[p2p-research] fakeness of recovery
Ryan Lanham
rlanham1963 at gmail.com
Fri Dec 25 17:08:12 CET 2009
On Fri, Dec 25, 2009 at 10:42 AM, Michel Bauwens <michelsub2004 at gmail.com>wrote:
> Hi Ryan,
>
> I agree with you on most counts,
>
> - inflation is unlikely because despite the money creation, it can't keep
> up with the credit and wealth destruction that has taken place
>
> - a long slow malaise, like Japan, is likely,
>
> and this for the same reason: the U.S. government has chosen the same
> zombie bank strategy, which keeps the patient on life support, but doesn't
> heal any of the underlying causes .. over-indebted households, corporations,
> and governments are in such need to be deleveraged that artificial credit
> creation only compounds the problem ...
>
> However, I would not be confident that crisis moments would remain abstent
> (which doesn't mean total and immediate collapse)
>
> But all of this seriously hampers a reconfiguration needed for Kondratieff
> 5,
>
> Michel
>
>
I think very few crises occur without sea change technology events.

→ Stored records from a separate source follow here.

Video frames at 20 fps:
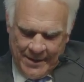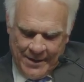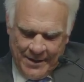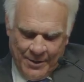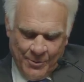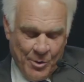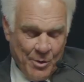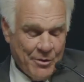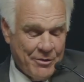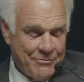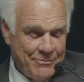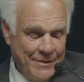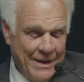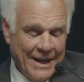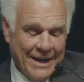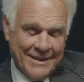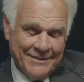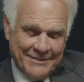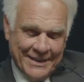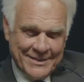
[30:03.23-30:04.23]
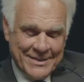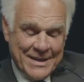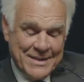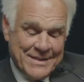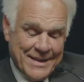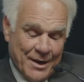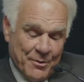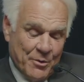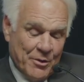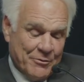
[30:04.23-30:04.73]
We were as I
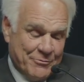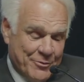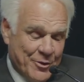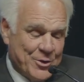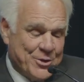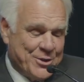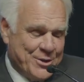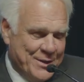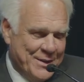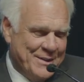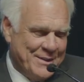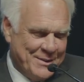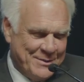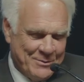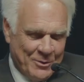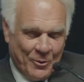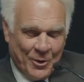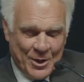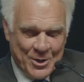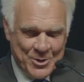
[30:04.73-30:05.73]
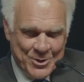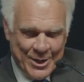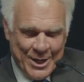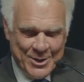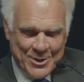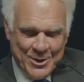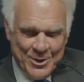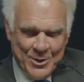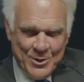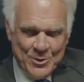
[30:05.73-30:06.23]
said, we were the first
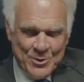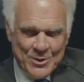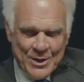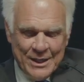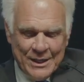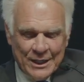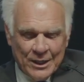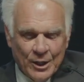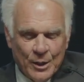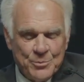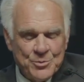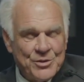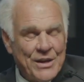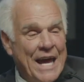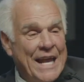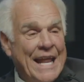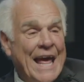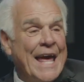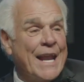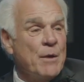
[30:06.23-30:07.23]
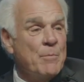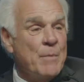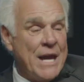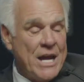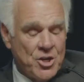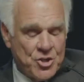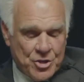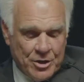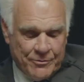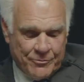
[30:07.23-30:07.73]
organization to use clips and
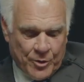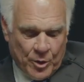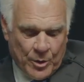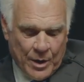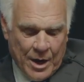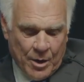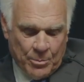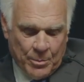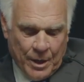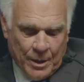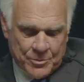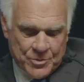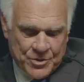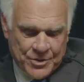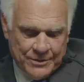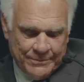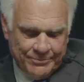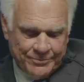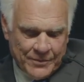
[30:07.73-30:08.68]
animation for crowd bumps.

Printing presses, airplanes/telephones, PCs/Internets typically create
vortexes that distend systems into great crises. The game changes (or sea
changes) rarely come from within the economy itself. I actually think
capitalism is fairly stable ceteris paribus...particularly in the absence of
democracy.
Your wave, if it comes, will come on the back of technology shifts. Which
ones, I have no idea. The obvious candidates would be cheap/low carbon
energy, life extension technologies, robotics/AGI detroying human labor as a
reasonable prospect. That's my bet anyway.
Radical inflation is a boon to governments...I think that's why the
conspiracy/anti-government crowd loves the idea. As usual, they are blinded
from the facts by their own ideology.